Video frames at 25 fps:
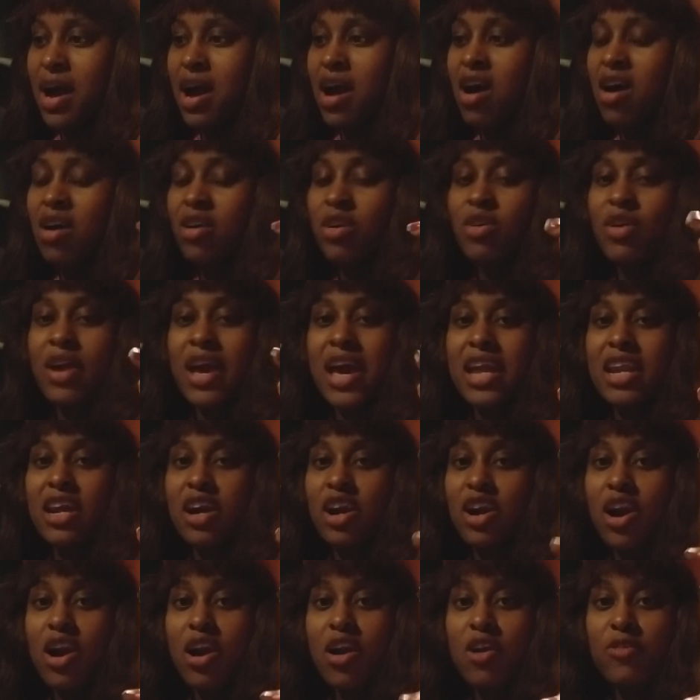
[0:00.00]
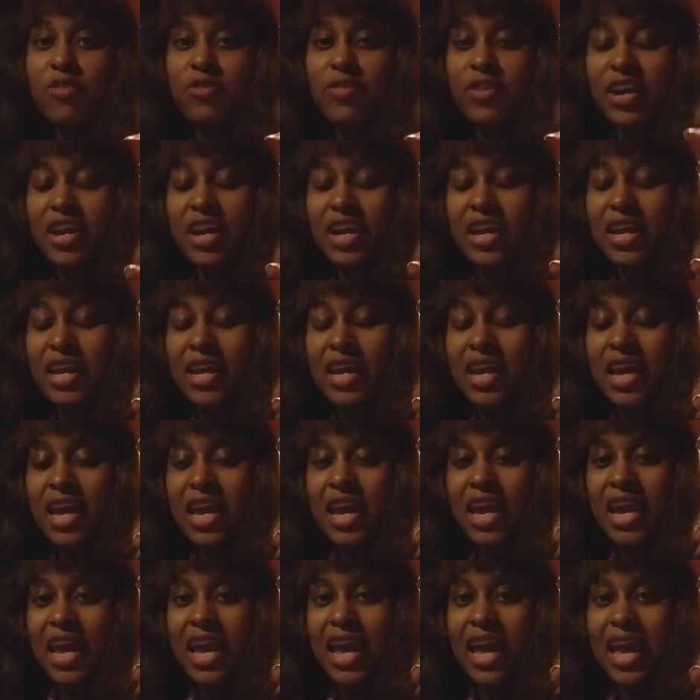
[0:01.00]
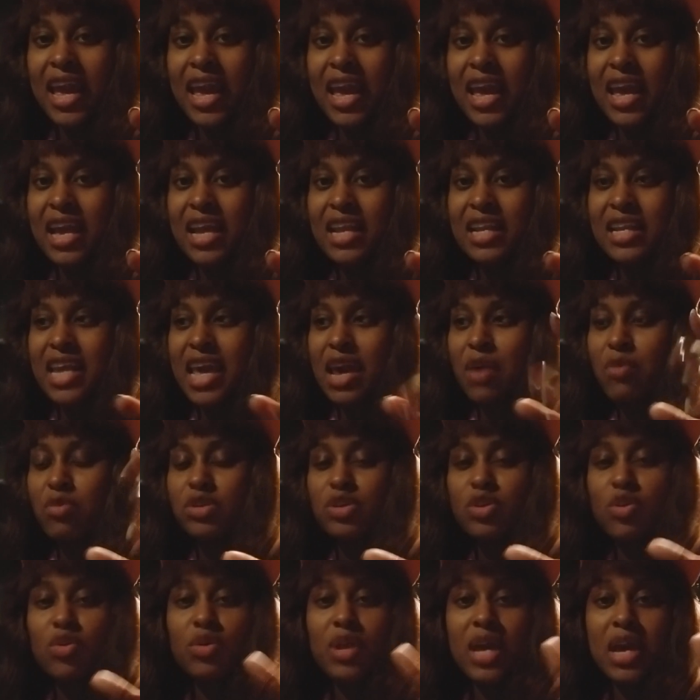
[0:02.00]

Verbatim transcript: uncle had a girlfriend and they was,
--
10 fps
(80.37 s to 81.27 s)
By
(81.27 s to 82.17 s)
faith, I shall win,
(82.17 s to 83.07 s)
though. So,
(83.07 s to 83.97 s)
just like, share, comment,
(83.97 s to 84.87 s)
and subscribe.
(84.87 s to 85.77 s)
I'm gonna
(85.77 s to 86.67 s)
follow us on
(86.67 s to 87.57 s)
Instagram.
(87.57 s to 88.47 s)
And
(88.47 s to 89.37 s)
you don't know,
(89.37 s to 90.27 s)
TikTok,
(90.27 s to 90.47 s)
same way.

What the task asks:
In the entries above, every line from the line with "Video frames at" to the line with "Verbatim transcript: uncle" is to be printed exactly, with both ends included and pictures excluded.

Task answer:
Video frames at 25 fps:
[0:00.00]
[0:01.00]
[0:02.00]

Verbatim transcript: uncle had a girlfriend and they was,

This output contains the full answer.